Friday, 24 May 2019

Raw ivory sales: Zimbabwe, Botswana and Namibia call for end to ban


Southern African countries to appeal to watchdog for permission to sell stockpiled ivory worth more than £230m
Tue 21 May 2019 13.41 BST
Zimbabwe, Botswana and Namibia are making a fresh appeal for a global watchdog to lift restrictive measures on the trade in raw ivory.
The watchdog, Cites, prohibits unregulated commercial trade in endangered species around the world.
The three southern African countries, home to 61% of the continent’s elephants, will make their application for the change at the Cites conference in Colombo, Sri Lanka, which opens on Thursday. Their last appeal for a lifting of the measures, at the 2016 Cites conference in South Africa, was rejected.

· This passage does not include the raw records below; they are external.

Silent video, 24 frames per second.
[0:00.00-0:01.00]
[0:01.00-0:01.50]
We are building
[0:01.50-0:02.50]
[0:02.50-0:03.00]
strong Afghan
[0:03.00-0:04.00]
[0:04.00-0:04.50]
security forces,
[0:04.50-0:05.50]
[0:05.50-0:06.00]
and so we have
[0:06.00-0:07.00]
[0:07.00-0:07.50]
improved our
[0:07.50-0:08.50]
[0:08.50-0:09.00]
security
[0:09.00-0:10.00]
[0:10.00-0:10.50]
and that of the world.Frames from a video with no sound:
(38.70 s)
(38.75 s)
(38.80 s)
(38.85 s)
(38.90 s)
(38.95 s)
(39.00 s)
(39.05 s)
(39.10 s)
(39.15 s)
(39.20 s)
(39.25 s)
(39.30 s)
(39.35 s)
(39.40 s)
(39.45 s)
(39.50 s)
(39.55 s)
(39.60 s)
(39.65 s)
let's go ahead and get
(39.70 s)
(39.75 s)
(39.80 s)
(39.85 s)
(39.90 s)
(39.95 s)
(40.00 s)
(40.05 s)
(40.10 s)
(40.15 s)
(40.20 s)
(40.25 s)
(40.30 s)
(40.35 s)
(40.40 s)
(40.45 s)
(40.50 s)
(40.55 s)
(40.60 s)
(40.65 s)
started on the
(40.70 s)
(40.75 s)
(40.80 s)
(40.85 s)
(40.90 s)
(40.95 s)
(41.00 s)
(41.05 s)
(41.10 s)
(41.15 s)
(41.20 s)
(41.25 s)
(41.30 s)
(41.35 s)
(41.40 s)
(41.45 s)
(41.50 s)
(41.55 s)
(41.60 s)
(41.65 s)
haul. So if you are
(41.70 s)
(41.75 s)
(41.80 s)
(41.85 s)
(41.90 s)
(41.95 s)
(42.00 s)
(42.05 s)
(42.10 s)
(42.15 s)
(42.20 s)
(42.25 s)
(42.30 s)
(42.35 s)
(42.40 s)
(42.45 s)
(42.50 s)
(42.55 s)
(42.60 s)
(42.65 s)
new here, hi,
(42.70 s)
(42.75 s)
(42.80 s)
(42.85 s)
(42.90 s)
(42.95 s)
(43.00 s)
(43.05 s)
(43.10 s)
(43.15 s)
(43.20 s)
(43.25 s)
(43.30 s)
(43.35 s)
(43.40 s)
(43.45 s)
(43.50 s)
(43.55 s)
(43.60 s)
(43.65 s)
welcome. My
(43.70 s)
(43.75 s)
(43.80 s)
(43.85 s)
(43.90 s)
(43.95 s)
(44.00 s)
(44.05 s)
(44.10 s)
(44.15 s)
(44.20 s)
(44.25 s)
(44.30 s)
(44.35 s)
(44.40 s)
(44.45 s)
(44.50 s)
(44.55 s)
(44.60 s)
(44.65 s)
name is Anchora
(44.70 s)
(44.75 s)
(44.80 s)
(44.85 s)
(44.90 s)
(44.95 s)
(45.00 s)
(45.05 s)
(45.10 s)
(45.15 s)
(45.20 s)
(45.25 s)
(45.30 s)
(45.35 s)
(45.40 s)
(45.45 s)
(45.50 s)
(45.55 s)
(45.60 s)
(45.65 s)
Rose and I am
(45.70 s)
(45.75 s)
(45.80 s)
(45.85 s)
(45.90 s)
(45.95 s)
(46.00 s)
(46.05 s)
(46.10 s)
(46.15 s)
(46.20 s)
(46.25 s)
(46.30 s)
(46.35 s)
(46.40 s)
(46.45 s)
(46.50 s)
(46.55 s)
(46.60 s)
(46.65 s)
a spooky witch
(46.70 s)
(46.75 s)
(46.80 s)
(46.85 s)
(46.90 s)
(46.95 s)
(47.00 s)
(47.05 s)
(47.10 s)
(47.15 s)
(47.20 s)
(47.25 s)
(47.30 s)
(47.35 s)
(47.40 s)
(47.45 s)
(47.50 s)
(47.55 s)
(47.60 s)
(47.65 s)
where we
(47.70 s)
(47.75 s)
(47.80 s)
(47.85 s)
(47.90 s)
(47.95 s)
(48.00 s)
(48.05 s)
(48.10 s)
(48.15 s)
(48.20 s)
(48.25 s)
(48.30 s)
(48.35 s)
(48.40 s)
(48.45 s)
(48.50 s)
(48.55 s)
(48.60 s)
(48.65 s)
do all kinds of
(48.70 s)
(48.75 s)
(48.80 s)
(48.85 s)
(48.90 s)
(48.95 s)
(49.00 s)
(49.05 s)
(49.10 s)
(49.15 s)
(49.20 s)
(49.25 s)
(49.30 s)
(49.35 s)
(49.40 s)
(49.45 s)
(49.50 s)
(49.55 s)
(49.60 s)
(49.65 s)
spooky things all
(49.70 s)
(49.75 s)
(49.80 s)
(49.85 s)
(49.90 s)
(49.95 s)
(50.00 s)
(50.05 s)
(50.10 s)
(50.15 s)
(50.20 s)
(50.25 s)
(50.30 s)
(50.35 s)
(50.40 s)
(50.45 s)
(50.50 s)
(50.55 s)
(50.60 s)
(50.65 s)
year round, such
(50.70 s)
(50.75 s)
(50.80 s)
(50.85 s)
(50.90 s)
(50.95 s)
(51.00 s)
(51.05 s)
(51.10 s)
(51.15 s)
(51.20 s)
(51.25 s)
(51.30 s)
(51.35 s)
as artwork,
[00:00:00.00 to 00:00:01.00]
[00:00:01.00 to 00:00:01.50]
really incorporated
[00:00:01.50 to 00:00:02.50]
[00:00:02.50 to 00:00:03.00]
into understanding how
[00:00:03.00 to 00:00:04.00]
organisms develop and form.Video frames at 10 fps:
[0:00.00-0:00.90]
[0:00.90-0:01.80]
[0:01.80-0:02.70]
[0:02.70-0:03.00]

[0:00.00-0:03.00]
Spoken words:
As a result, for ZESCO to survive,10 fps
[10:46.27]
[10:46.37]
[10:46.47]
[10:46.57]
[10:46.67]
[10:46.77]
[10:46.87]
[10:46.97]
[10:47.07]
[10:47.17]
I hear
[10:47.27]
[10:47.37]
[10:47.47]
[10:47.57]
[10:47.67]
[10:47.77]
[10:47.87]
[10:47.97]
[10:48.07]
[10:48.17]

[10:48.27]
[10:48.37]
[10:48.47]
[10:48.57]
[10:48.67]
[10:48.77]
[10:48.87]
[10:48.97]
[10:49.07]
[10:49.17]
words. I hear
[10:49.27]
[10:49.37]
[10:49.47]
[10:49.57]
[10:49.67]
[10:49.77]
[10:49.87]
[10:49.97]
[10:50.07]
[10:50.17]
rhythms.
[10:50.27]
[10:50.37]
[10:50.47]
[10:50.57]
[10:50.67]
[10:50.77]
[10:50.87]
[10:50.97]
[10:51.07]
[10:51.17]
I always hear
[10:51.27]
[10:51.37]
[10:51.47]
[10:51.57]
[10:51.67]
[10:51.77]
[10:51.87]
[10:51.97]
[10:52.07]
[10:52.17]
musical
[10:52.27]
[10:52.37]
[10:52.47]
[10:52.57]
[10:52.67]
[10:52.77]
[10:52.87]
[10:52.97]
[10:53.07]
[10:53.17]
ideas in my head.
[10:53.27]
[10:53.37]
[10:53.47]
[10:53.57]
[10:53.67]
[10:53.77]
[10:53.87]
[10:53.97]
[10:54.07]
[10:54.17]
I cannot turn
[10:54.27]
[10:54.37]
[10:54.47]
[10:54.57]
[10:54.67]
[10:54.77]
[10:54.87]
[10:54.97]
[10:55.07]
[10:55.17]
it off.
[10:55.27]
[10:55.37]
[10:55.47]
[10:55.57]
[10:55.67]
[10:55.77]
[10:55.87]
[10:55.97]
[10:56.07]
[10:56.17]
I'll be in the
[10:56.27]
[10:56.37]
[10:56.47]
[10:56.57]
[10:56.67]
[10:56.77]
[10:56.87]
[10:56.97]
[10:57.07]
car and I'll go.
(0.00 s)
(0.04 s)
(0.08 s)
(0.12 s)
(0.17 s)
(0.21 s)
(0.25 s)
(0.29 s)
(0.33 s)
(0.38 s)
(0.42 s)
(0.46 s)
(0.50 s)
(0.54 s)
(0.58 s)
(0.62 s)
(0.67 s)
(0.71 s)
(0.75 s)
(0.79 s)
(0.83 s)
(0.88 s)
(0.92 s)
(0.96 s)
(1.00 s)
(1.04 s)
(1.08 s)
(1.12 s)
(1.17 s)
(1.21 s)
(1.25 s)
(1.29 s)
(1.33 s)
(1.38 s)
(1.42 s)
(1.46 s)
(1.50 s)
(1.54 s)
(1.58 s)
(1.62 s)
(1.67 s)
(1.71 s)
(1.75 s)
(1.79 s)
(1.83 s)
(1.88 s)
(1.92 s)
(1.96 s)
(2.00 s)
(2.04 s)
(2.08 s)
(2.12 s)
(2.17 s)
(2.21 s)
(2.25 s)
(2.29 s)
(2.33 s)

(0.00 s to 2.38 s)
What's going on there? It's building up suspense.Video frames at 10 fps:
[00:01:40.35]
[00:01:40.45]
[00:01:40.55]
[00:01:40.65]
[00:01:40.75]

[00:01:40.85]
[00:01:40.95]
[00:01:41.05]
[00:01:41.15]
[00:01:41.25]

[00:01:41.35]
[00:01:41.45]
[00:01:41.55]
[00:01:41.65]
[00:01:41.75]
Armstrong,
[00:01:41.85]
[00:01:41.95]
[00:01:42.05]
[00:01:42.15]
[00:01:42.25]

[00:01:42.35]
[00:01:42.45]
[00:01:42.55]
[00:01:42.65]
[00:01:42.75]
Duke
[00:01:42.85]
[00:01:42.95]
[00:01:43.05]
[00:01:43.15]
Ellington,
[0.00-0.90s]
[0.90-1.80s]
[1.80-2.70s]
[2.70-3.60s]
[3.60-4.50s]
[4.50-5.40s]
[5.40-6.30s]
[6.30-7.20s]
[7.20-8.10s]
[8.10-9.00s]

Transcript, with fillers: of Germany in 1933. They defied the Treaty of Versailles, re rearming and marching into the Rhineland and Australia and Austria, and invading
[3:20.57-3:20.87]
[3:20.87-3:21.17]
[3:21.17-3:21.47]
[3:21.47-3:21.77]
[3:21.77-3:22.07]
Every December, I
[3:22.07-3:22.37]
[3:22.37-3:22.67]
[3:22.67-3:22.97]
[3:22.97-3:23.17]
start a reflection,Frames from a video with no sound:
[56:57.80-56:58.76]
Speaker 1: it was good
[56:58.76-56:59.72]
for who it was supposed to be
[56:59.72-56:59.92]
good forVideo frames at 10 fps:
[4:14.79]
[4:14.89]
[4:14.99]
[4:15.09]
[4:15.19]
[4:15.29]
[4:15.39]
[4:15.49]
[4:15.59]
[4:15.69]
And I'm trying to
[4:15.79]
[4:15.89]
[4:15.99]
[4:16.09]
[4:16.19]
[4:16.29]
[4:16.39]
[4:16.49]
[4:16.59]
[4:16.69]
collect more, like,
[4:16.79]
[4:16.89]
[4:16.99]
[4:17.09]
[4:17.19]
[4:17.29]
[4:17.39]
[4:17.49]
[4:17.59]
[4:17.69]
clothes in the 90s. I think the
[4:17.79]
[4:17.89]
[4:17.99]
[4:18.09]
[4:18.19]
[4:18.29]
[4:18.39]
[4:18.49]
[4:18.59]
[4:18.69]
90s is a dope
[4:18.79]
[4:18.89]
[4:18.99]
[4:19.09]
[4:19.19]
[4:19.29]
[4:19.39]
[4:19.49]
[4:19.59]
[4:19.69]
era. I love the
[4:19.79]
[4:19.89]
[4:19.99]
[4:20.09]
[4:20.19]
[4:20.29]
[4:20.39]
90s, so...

According to Zimbabwe’s ministry of information, it is almost 13 years since the country’s last commercial sale of ivory. “Our ivory stockpile is worth over $300m [£235m], which we can’t sell because countries without elephants are telling those with them what to do with their animals,” Nick Mangwana, the ministry’s permanent secretary, said.
There is a growing outcry over the ban, and moves to lift it could earn Zimbabwe much-needed funds for conservation.
Zimbabwe will also make a separate appeal at the conference for permission to sell some of its elephants, as conflict between people and wildlife escalates.